Seattle Times staff reporter

After it posted the top qualifying time Friday, Oh Boy! Oberto owner Erick Ellstrom said there were a “million things” that could go wrong before a U-16 win in the Albert Lee Appliance Cup. It was almost as if he was foreshadowing the weekend.

In an unprecedented turn of events, the U-16, driven by Jean Theoret, accumulated three one-minute penalties in its three heat races, thus eliminating its shot at a championship.

The final penalty, in Sunday morning’s opening race of the third and final heat, came after Theoret encroached on the U-5 Graham Trucking’s lane. The U-5, driven by J. Michael Kelly, sustained damage after getting caught in Theoret’s rooster tail.

Normally, an encroachment violation merits a lesser penalty, but because Theoret had been called for another encroachment last weekend in Tri-Cities, his penalty was elevated to a Class-III violation, earning him the time punishment.

The U-21 Miss Albert Lee Appliance boat, driven by Brian Perkins, took advantage of Theoret’s penalty and got its first heat win of 2016.

“This heat was do or die for us,” Perkins, whose win secured a spot in the finals, said. “This is home for our guys, the owners are local guys, it’s important for us to do well and we want to represent them well.”

Perkins finished third in the final.

Theoret’s Oh Boy! Oberto was the trailer boat in the final, which involves starting in the outermost lane behind all of the other drivers. The trailer boat generally does not enter a race with a shot of winning, but completing the race earns the driver National High Points.

• Penalties were accrued in all six heat races this weekend.

On Sunday, the U-7 Graham Trucking and the U-21 boat each received a one-minute penalty for jumping the gun in the first race of the second heat. The U-16 boat accrued the same penalty in the second race of the heat.
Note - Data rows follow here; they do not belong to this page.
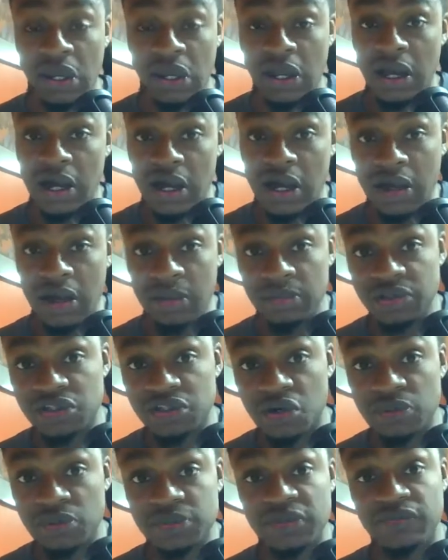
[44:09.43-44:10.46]
in
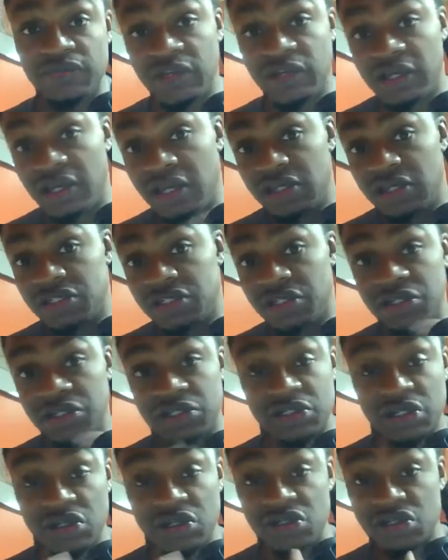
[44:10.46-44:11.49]
terms of engaging your
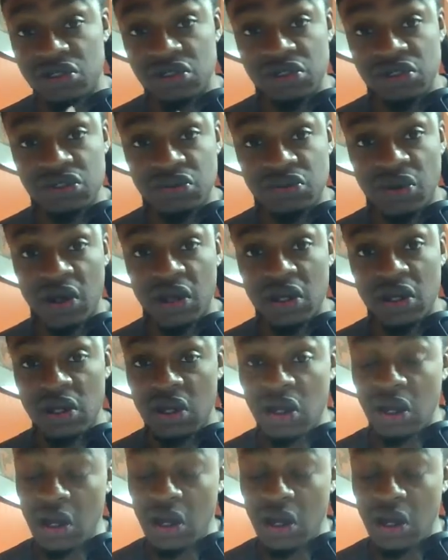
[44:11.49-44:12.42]
senses, right?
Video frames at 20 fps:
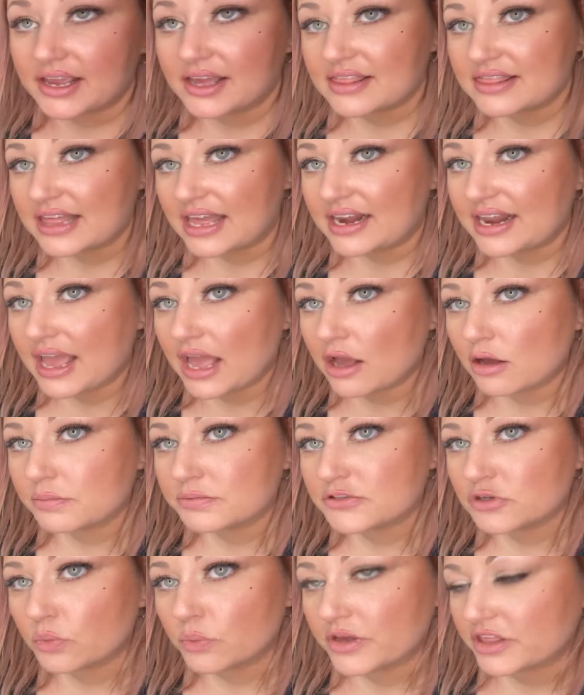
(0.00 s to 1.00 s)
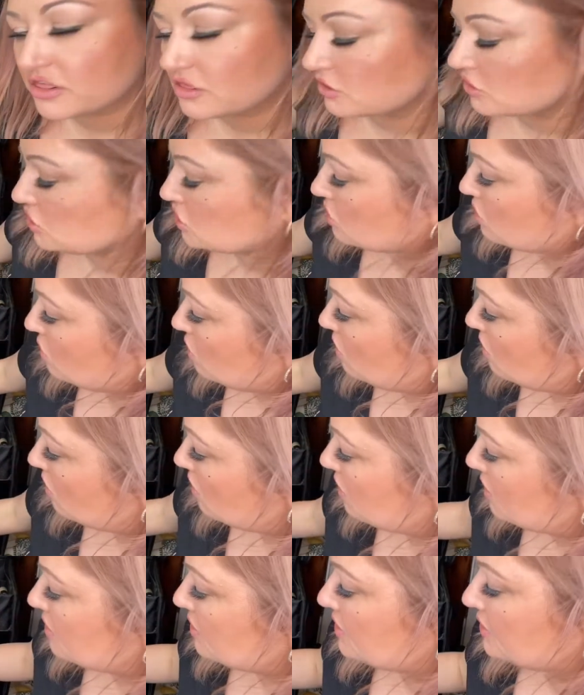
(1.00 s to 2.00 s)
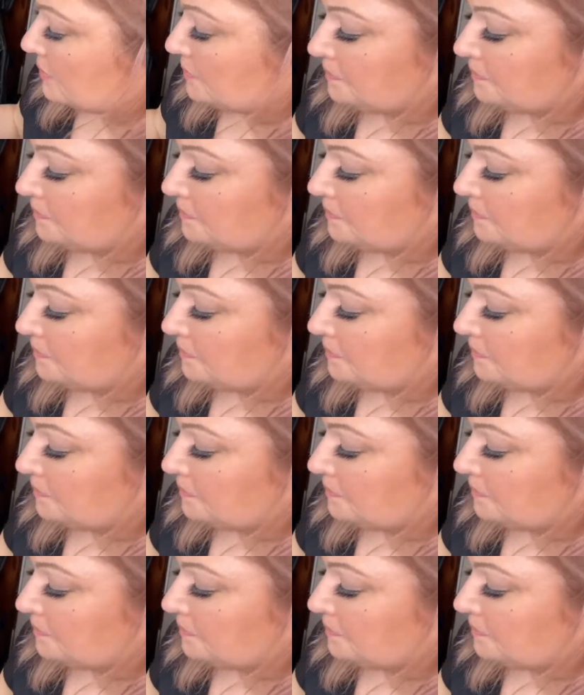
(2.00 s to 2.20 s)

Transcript: that helps with the tools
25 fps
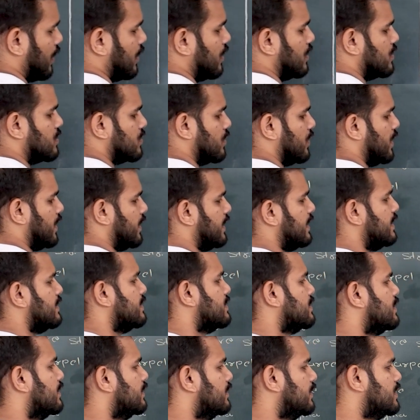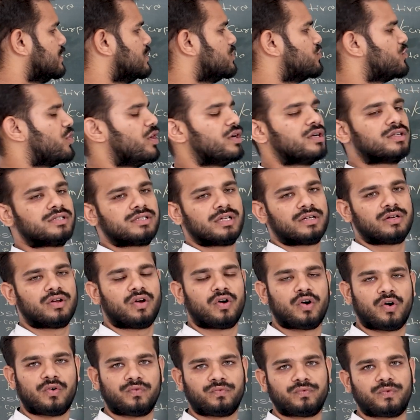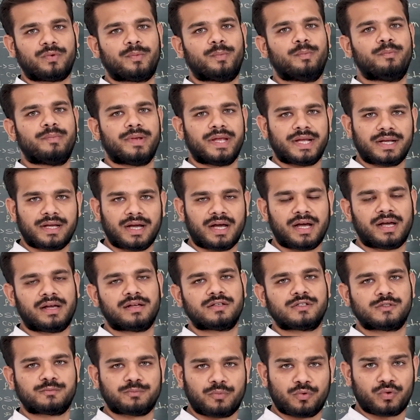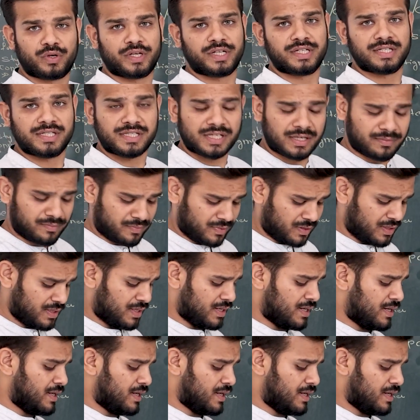So it is the structure of Megasporangium.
In the third and final heat, the U-99.9 Miss Rock boat was disqualified for a violation in the DMZ zone before the first race in the second heat. In the second race of the heat, the U-16 boat received a $250 fine and a one-minute penalty for a Class III encroachment.

• After receiving a one-minute penalty in the first heat Saturday, U-1 driver Jimmy Shane responded with a successful day two, winning both of his heat races before finishing second in the final in the HomeStreet Bank boat.

• In the Seafair Cup Grand Prix finals, Jerry Hopp and the GP-15 took home the title just a day after flipping his boat in one of the heat races. A Snohomish resident, Hopp has been racing since 1975.